Com a chegada das épocas de maior floração, é comum que muitas pessoas comecem a apresentar sintomas como espirros frequentes, coriza, coceira no nariz, nos olhos e na garganta. Esses sinais podem indicar alergia ao pólen, uma condição causada pela reação exagerada do sistema imunológico às partículas liberadas por árvores, gramíneas e outras plantas.

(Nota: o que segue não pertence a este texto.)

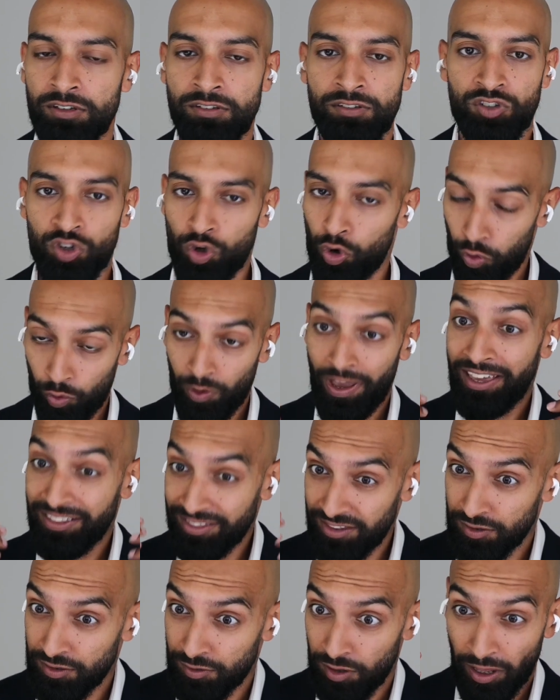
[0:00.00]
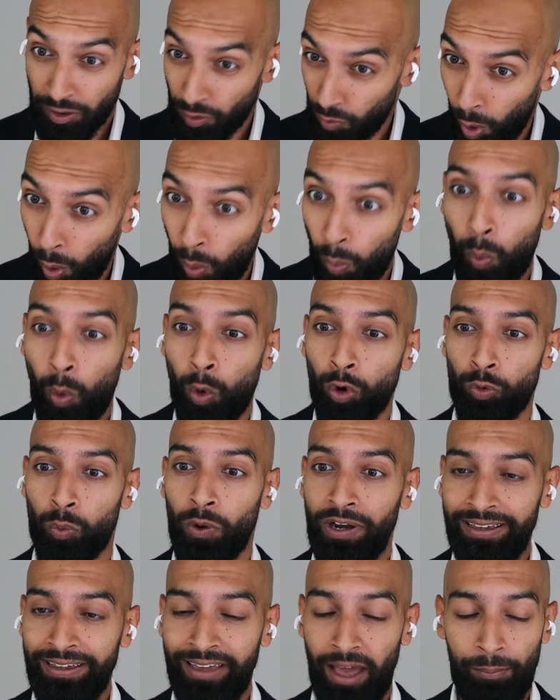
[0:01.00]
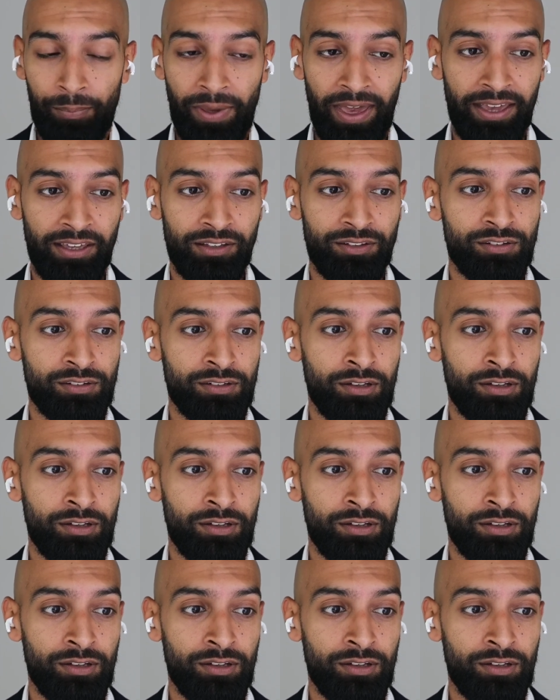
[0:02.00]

to create these like award-winning campaigns.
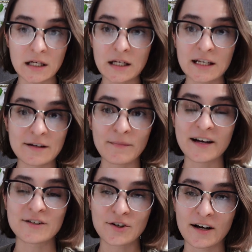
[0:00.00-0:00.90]
in
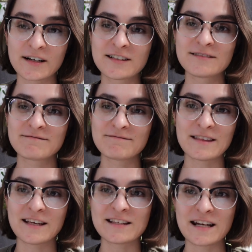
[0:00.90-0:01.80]
my truck,
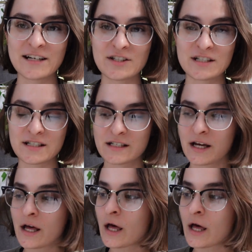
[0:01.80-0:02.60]
things that I just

O pólen é transportado principalmente pelo vento e pode permanecer suspenso no ar por longos períodos, facilitando sua inalação. Pessoas com rinite alérgica, asma ou histórico familiar de alergias têm maior predisposição a desenvolver essa sensibilidade, que pode afetar significativamente a qualidade de vida.

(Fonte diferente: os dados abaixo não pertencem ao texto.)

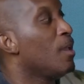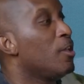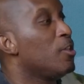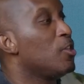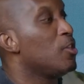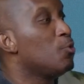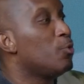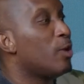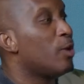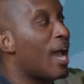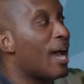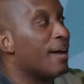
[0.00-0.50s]

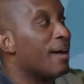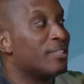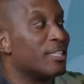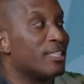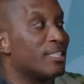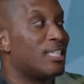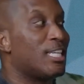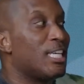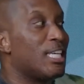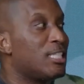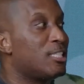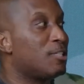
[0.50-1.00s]
You would have to
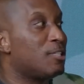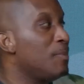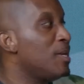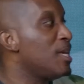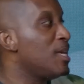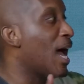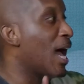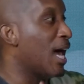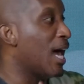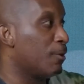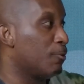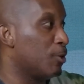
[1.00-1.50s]
teach me
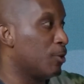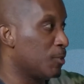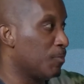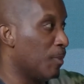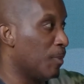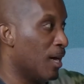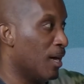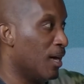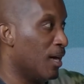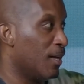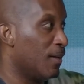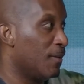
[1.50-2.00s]
how to
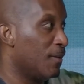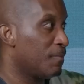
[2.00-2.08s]
respond.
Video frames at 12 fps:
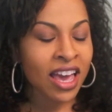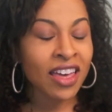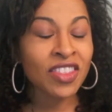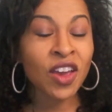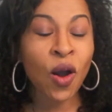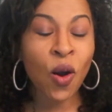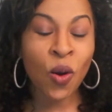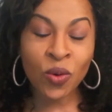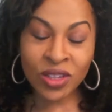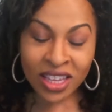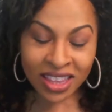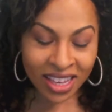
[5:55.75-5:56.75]
And the
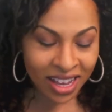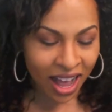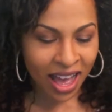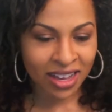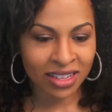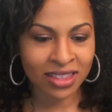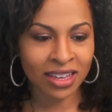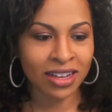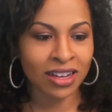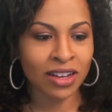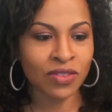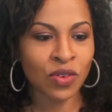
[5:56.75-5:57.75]
only thing I could
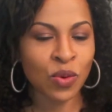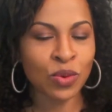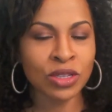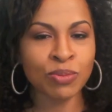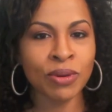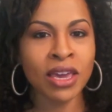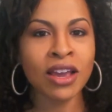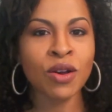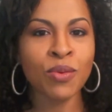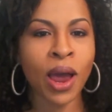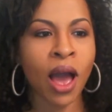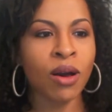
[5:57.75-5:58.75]
think of was being
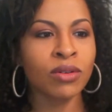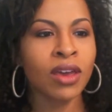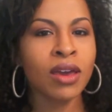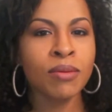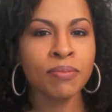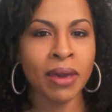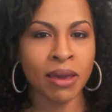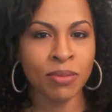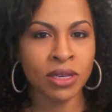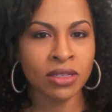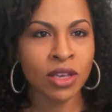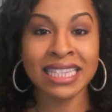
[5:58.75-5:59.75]
around babies.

Os sintomas costumam ser mais intensos durante as primeiras horas da manhã e em dias secos e com vento, quando há maior concentração de pólen no ambiente. Além dos espirros e da congestão nasal, algumas pessoas também podem apresentar tosse, chiado no peito, falta de ar e irritação ocular, sendo importante procurar avaliação médica caso esses sintomas sejam persistentes.

O diagnóstico é realizado com base na avaliação clínica e, quando necessário, em exames específicos para identificar os agentes responsáveis pela alergia. O tratamento pode incluir medicamentos antialérgicos, sprays nasais e, em alguns casos, imunoterapia, sempre com orientação de um médico especialista.

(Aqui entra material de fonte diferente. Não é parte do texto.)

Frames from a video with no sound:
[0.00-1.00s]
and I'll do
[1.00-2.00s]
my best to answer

Algumas medidas simples ajudam a reduzir o contato com o pólen. Manter portas e janelas fechadas nos dias de maior concentração, evitar atividades ao ar livre em horários críticos, usar óculos de sol para proteger os olhos e lavar o rosto e os cabelos ao chegar em casa são hábitos que contribuem para aliviar os sintomas.

Em caso de crises alérgicas frequentes ou dificuldade para respirar, é fundamental buscar atendimento médico. O acompanhamento adequado permite controlar os sintomas, prevenir complicações e proporcionar mais conforto e qualidade de vida durante os períodos de maior circulação de pólen.